To make any progress at all, your ideas will need to seem shockingly different. The whole world has spent two decades going over every inch of physically-based rendering -- presumably hoping that if they put on a different pair of glasses, maybe they'll spot anything other than a mountain of evidence that it doesn't work.

So you have to let yourself consider every angle, no matter how strange.

720 frames of 720p video. That's all you need. That's 30 seconds of HD footage. Get a computer to conjure up those 720 frames. Summon DaVinci's ghost, and you win.

Whenever someone finally solves this, you'll think "Oh, right. That technique makes sense." But it only makes sense because you see it works. Till then, that correct answer will seem to be a complete waste of time.

Think of Airbnb, and how awful their idea sounded. Yet when someone spent a couple years exploring the problem space, shazam! Out popped a billion-dollar company.

Since there is ~zero chance these ideas are anywhere close to the right answer, here are the two avenues I left off with:

1. A video camera generates images that pass the Carmack criterion. Ask yourself: why do those videos look real? And why is it so important to judge video, not photos? (It's crucial.)

This is key: Are you absolutely certain you should be ignoring the fact that any old camcorder's videos look real? Whip out your phone. Take a video. That video looks real. Why? Quantify the difference vs footage of the latest game engine.

(Try to avoid using the latest movies as a basis of comparison, because movies mix real-life footage into their VFX. Our criteria of "fully-simulated video" is strict by design: it keeps us honest about our progress. Especially to ourselves.)

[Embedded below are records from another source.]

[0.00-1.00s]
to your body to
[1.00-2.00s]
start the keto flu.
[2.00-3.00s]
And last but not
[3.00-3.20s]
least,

2. After meditating for a year on why crappy cellphone videos look real, you may start thinking along the lines of "how can I write a program to mimic the essence of that realism?" It looks real because the colors are exactly right. Think of evolution, and how long we've been evolving. That whole time, every single one of our ancestors were staring at images that they believed were real. Our brains are wired to notice even a hint of strangeness. ("When we notice there's something strange about a video, what exactly is going on there? What do we mean by that?" is another "fun" question.)

Now, wouldn't it be handy if someone knew how to write a program that can mimic real-life data? If only such a technique were possible... We even have an infinite stream of pre-classified data to feed it: phones and webcams.

Hmmm. :)

2 comments

You've probably looked at this, but maybe it would help to avoid thinking "out of the box", and try it more incrementally: create an extremely simple cellphone video of an "easy" scene, like a teapot sitting on linoleum or something. Then try to recreate it -perfectly- using computer graphics. Get it to the level where you can literally compare the pixels for each frame.

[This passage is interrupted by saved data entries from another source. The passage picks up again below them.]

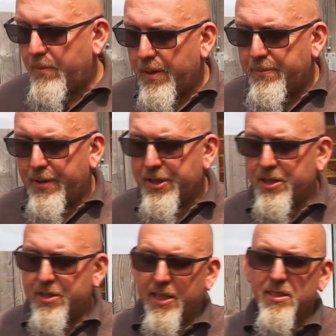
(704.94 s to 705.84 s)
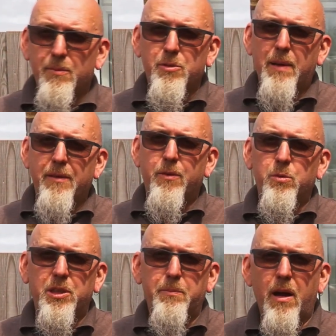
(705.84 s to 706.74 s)
We pressure test up to about
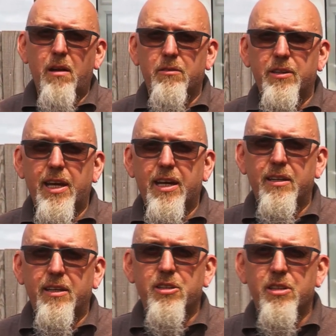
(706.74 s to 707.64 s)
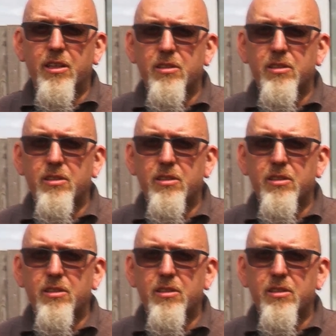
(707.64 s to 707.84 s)
40 bar on the air conditioning.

Maybe that could bring you closer to understanding what the important factors are that the current graphics pipeline can't do. Why is it hard to get the pixels in the simulated video be the same color as the cell phone ones? Are the materials off? The shadows? If you can't even make the teapot look real, then you've zeroed in on something fundamental that's still going to bite you when you're busy trying to rig antelope skeletons.

There's already one standard scene / benchmark like that, the Cornell Box: https://en.wikipedia.org/wiki/Cornell_box

Of course it's ridiculously simple, so you may want to increase the bar a little to impress GP :p

Thanks for sharing!

If it gives you any sense of hope, I was actually paraphrasing Carmack himself as part of the source of "we already know how". I believe from a Quakecon Keynote (I'm not sure what year unfortunately, the context was PBR and approximations).

The real thing I'm not certain of is do we want to live in a world where we have the ability to create in realtime video content entirely indistinguishable from reality.

The entertainment and simulation benefits would obviously be amazing. The ability to recreate phenomenon we can observe in science but can't see, etc.

But there is also the possibility to weaponize that. Seeing is believing and what do in a future where we can't trust anything we see.

Part of me is glad we don't have to ask ourselves these questions yet.